When my dad was as sturdy as an oak tree and when I was bullied at school for sucking my thumb, he recalled the Irish myth of how an ordinary salmon had eaten hazelnuts that had fallen into the Fountain of Wisdom. In doing so, the salmon gained all the knowledge in the world, and the first to eat the salmon’s flesh would, in turn, gain this knowledge. The poet Finneces spent seven long years fishing for this salmon and when he’d finally caught it, he instructed his young apprentice, Fionn, to prepare it for him. When spattered with hot fat from the cooking salmon, Fionn immediately sucked on his burned thumb to ease his pain. In doing so, he gained incredible knowledge and wisdom. For the rest of his life, when he didn’t know what to do, all he had to do was suck on his thumb and the knowledge would come.

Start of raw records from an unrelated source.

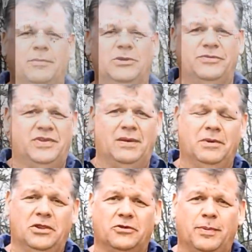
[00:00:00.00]
much for sending
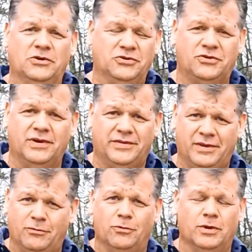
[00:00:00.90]
me those pictures, Chris. They
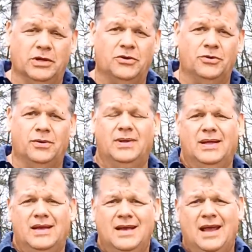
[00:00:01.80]
were really cool.
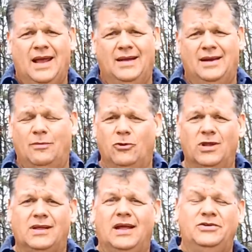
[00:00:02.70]
And I'm
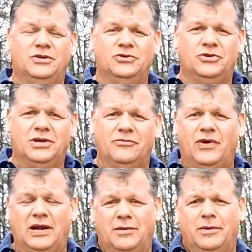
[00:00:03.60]
really glad you're enjoying your
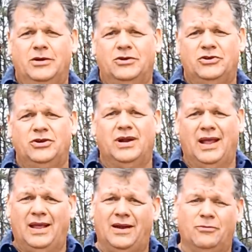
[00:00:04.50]
Finding America shirt,
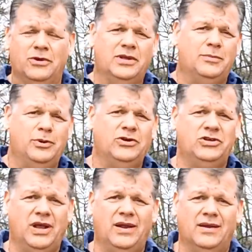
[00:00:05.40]
and I really
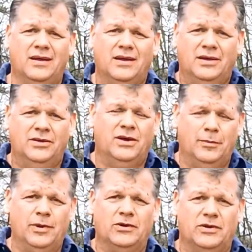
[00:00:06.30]
appreciate you
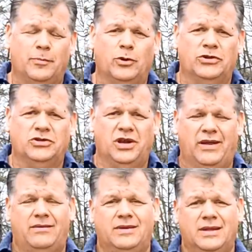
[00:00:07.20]
helping to support the channel.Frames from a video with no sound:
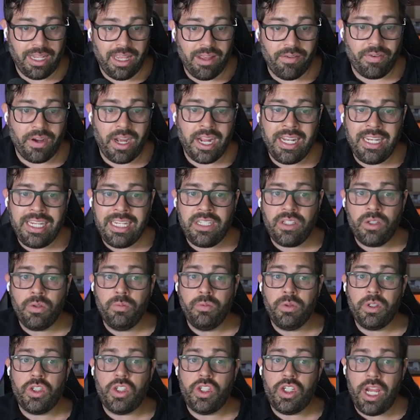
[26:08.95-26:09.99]
If I need to
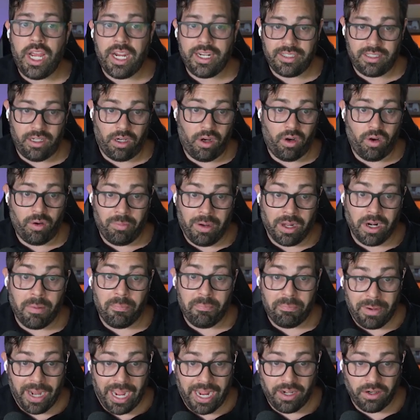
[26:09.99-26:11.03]
reject a home on a
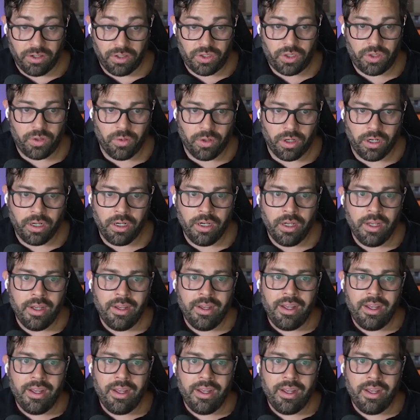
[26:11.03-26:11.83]
buyer tour,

He told me that story way back when I sucked my thumb and when he was as big as an oak tree. When Mum’s yawns sounded like songs. When we were all together. When I had no idea there would ever come a time when we wouldn’t be. When we used to have chats in the garden, under the weeping willow. Where I always used to hide and where he always found me. When nothing was impossible and when the three of us, together forever, was a given.

I smile now as I watch my great big salmon of knowledge moving upstream, weaving in and out of the pedestrians pounding the pavements towards him.

Dad looks up, sees me, gives me two fingers and keeps walking.

Ah.

‘Dad,’ I call out the open window, ‘come on, get in the car.’

He ignores me and holds a cigarette to his mouth, inhaling long and hard, so much so that his cheeks concave.

‘Dad, don’t be like this. Just get in the car and we’ll go to the hotel.’

He continues walking, looks straight ahead, as stubborn as anything. I’ve seen this face so many times before, arguing with Mum over spending too late and too often at the pub, arguments with the Monday Club gang about the political state of their country, at a restaurant when his beef is handed to him not resembling a piece of charcoal as he so wishes. The ‘I’m right, you’re wrong’ look that has set his chin in that defiant stance, jutting outward like Cork and Kerry’s rugged coastline to the rest of the land. A defiant chin, a troubled head.